I had the good fortune to be invited to speak at a TedX event recently. It gave me a platform from which to challenge the education system to think a little harder about the kids they too often reject.

I quoted George Bernard Shaw, who in 1903 eloquently pointed out that; ‘the reasonable man adapts himself to the world and the unreasonable one seeks to adapt the world to himself.’ Therefore, he concluded, that all progress depends upon unreasonable people.

And of course as I pointed out, the world needs those unreasonable people right now. We are entering an era of unprecedented social change. Charities are becoming businesses and once cold and heartless corporations are starting to differentiate by having positive social impacts. The evidence is growing; tomorrow’s world will be very different from todays.

Yet it is no surprise that our education system remains a sausage machine. It takes youngsters with a wide range of interests and abilities, and encourages them to conform and perform. You must pass your exams; you must go to university; you must be just like the kid at the next desk. It is no wonder we’re seeing a growth in mental health problems amongst our young. It hurts to go against what to you appears the grain.
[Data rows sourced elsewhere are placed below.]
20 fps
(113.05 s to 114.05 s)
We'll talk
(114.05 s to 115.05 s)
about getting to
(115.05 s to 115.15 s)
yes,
To make my point that often the most interesting youngsters are those rejected by the system, I had a box of six eggs. One I’d painted red to stand out from the rest. I threw it and it broke in the midst of the audience. I like being unreasonable! But you see where I live in Norfolk, we have one of the highest levels of school exclusions in the UK.
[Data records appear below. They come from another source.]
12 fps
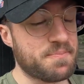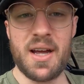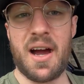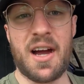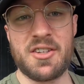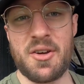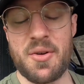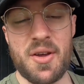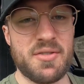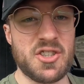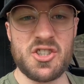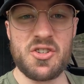but I don't know
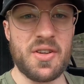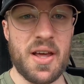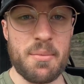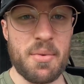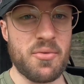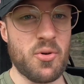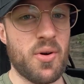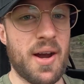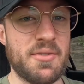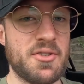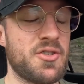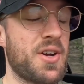if I should do that before or
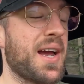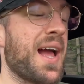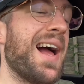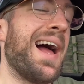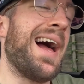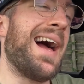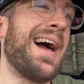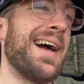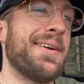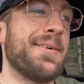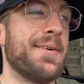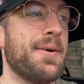after track.
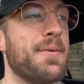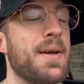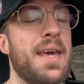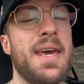I don't know.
I met a young mum recently whose son Alex had been permanently excluded from school. His crime? He was very bright and found the maths he was being taught too easy. Being six years old and a tad autistic, he was a little unsubtle in the way he showed his displeasure at being bored. He’s now being taught at home and is on the waiting list for what will be Norfolk’s first school dedicated to supporting kids with autism.

As Danny Dorling observed in the Guardian recently, we measure children’s performance at school, all the time, yet the UK education system remains at the bottom of the league when compared with the rest of the world’s richest nations. As I explained to the TedX audience, the system behaves like Adrian Mole, who took ages to realise that constant measurement did not stimulate growth.

Having set the scene and demonstrated myself to be unreasonable, I went on to tell my story. With an IQ of 155 I should have sailed through school. Instead I failed, illustrating perfectly the fact that having a high IQ can be a ‘hidden learning disability.’ Early diagnosis is what we need, so that bright kids be recognised, understood and given the help they need to excel.

Social enterprise Swarm Apprenticeships exists to help those kids when older and trapped in the gap between a trade apprenticeship and university; neither usually appeals and too often, they find themselves underemployed and wondering what went wrong.

But there’s nothing wrong with being bright. Until you find yourself trapped in a system created by those who behave as if they are not!